Genel olarak bir endemik guatr bölgesi olan ülkemizde iyot yetersizliğine bağlı guatr önemli bir halk sağlığı sorunudur. İyot eksikliği toplumdaki bireylerin yaşam kalitesini azaltmakta ve sağlık harcamalarını arttırarak ağır ekonomik yük getirmektedir. Bölgesel iyot durumunun belirlenmesi sorunun çözümlenmesinde önem taşımaktadır. İyot eksikliği sorunu Türkiye’de halen önemli boyutlardadır. Sağlık Bakanlığı’nın iyot eksikliği hastalıkları ve kontrol programı çerçevesinde iyotlu tuz kullanımı yaygınlaştırılmasına rağmen, ülkemizde halen endemik guatr, iyot eksikliği bölgeleri bulunmaktadır. Yapılan çalışmalarda gösterildiği gibi iyot eksikliği ciddi sorunlara yol açmaktadır. Bu nedenle bu hastalığa yönelik kontrol programının daha yaygın ve etkili uygulanması gereklidir. İyot yetersizliğinin tedavisinde temel yaklaşım kişilerin günlük iyot alımını arttırmaktır. Bunu sağlamak için yapılan uygulamaların temeli sık yenen besinlerin iyotla zenginleştirilmesine dayanmaktadır. Dünyada en sık kullanılan yöntem tuzun iyotlanmasıdır (3). Ancak bir ülkede sadece tuzların iyotlanması koruma açısından yeterli olmamaktadır. Konuyla ilgili yasal düzenlemelerin yapılması, dağıtım ve denetim kurumlarının da yeterince gelişmiş olması gerekmektedir. Ayrıca iyotlu tuzun risk altında bulunanlar tarafından devamlı kullanılmasını sağlamak amacıyla, etkili eğitim programlarının yapılması önlemler arasında düşünülebilir (3).

 

Tiroid Bezi

 

Tiroid Bezinin Anatomi ve Histolojisi

Başlıca fonksiyonu tiroid hormonlarını salgılamak olan tiroid bezi, insan vücudundaki endokrin organların en büyüğüdür. Birbirine isthmus ile bağlı olan iki lobdan oluşur. Larinks ve trakeanın kıkırdak dokularının ön ve yan kısımlarını örter. Tiroid bezinin ağırlığı yaşa, cinse ve coğrafi bölgelere bağlı olarak 10 ile 20 gr arasında değişmeler gösterir (9).

İYOT

İyot siyah, solit, ve aktif bir element olup Gay Lussac tarafından 1812 yılında tanımlanmıştır. Kaya, toprak, mineral, deniz suyu ve yer altı su kaynaklarında bulunmaktadır. En fazla koyu renkli yosunlarda bulunur. İyodun suda erirliği en azdır, organik eriticilerde çözülür. Atom ağırlığı 126.9 olan iyot Elementler Tablosunun VII grubundandır. 117’den 138’e kadar izotopu vardır. Stabil izotopu T27 ‘dir. En önemli inorganik iyot hidrojen iyodür olup renksizdir 

İyot Metabolizması

Tiroid hormonlarının normal miktarda üretimi, yeterli miktarda dış kaynaklı iyot gerektirir. Normal iyot dengesi, yiyecek ve su gibi kaynaklarla devam ettirilir. Ayrıca iyot vücuda ilaçlarla, tanısal ajanlarla ve yiyecek endüstrisinde iyot kullanılması yoluyla da girebilir (30).

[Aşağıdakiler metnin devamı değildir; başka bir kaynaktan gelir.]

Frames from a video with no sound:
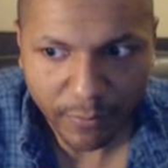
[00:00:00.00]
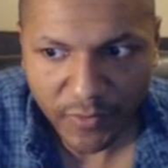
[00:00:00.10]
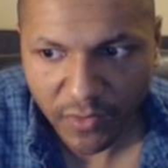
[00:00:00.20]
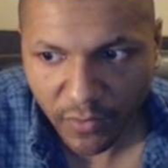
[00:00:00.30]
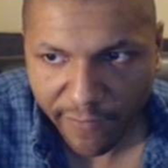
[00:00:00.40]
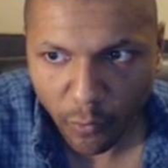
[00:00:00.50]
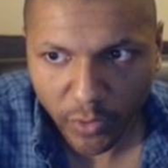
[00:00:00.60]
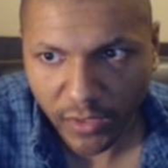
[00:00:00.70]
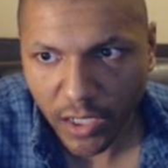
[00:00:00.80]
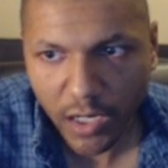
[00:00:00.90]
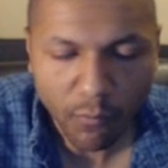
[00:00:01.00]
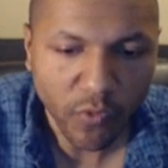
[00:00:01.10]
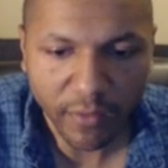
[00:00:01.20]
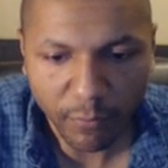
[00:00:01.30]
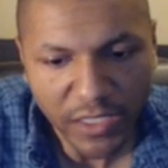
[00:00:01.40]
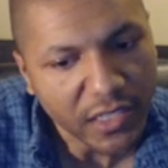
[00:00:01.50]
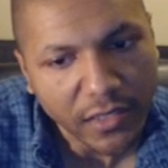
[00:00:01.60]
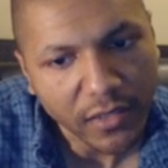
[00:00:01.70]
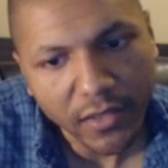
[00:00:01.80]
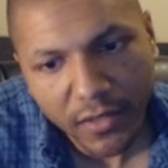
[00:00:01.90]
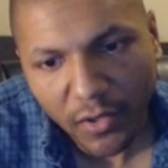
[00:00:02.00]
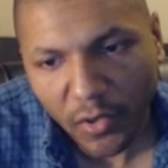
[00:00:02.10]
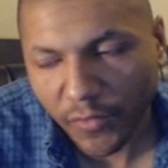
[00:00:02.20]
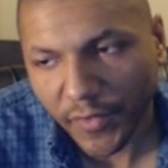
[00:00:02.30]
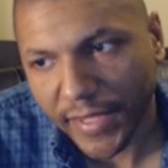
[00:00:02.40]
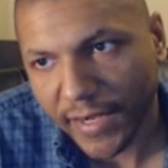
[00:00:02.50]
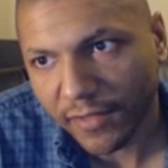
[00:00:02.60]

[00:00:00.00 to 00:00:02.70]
So everyone, come with me over there.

Günlük iyot alımı dünyada bölgeler arasında büyük değişiklik gösterir. Hatta aynı bölgede farklı kişilerde ve aynı kişide bile günden güne farklılık gösterebilir. Bölgeler arası farklılığın başlıca nedeni, toprak ve suyun iyot içeriğinin değişik olması ve kültürel olarak da diyet içeriğinin farklı olmasıdır (31).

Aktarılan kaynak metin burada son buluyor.